Oh, by the way, there is another question that everyone asks a lot: Can I drink coffee? The current research conclusion is quite interesting. Pure black coffee without sugar or milk can promote gallbladder contraction and reduce the risk of gallstones. However, forget about the vanilla latte with a thick layer of milk cap and half a cup of syrup. It is essentially sugar and oil. Drinking it is no different from eating a cream cake. It hurts when it should.

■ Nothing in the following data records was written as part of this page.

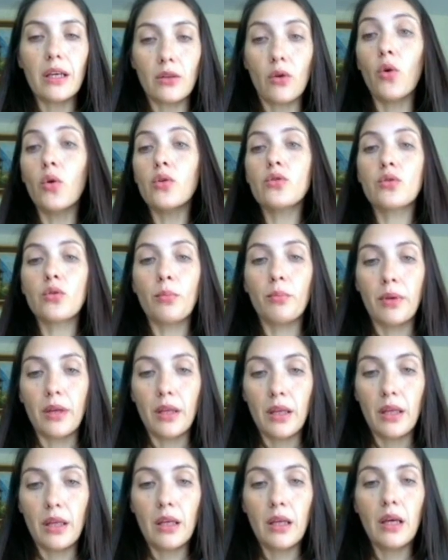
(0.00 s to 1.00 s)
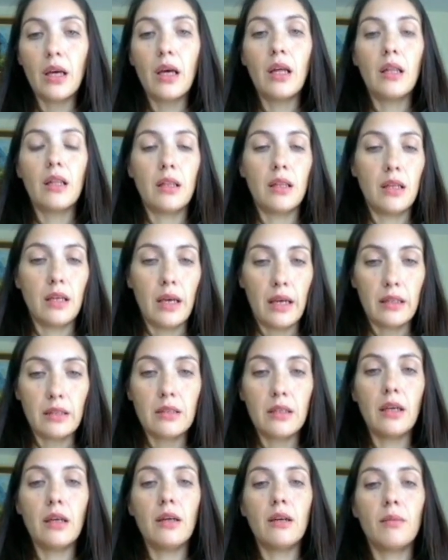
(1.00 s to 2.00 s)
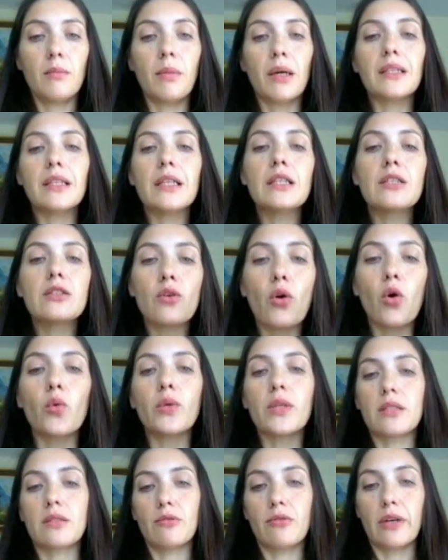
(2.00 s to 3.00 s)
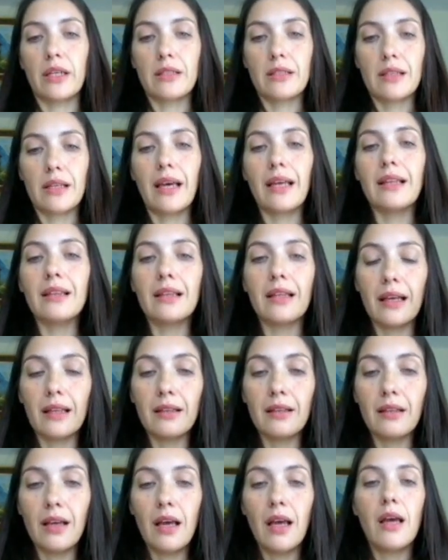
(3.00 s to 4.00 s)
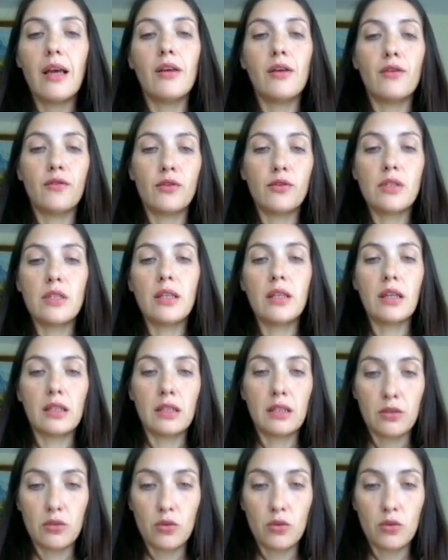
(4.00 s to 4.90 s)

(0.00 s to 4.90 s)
also be the ending, but it's always stressed. And then if you see that it's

To put it bluntly, the core of the diet for this disease is "don't cause trouble for the gallbladder." Everyone's tolerance is different. Some people feel pain after eating half an egg yolk, and some people are fine if they eat braised pork once a week. You don't need to copy other people's experience. The most important thing is that you feel comfortable eating. Of course, it is much more reliable to review the B-ultrasound regularly every year and observe the size changes of the stones than to focus on the details of dietary taboos.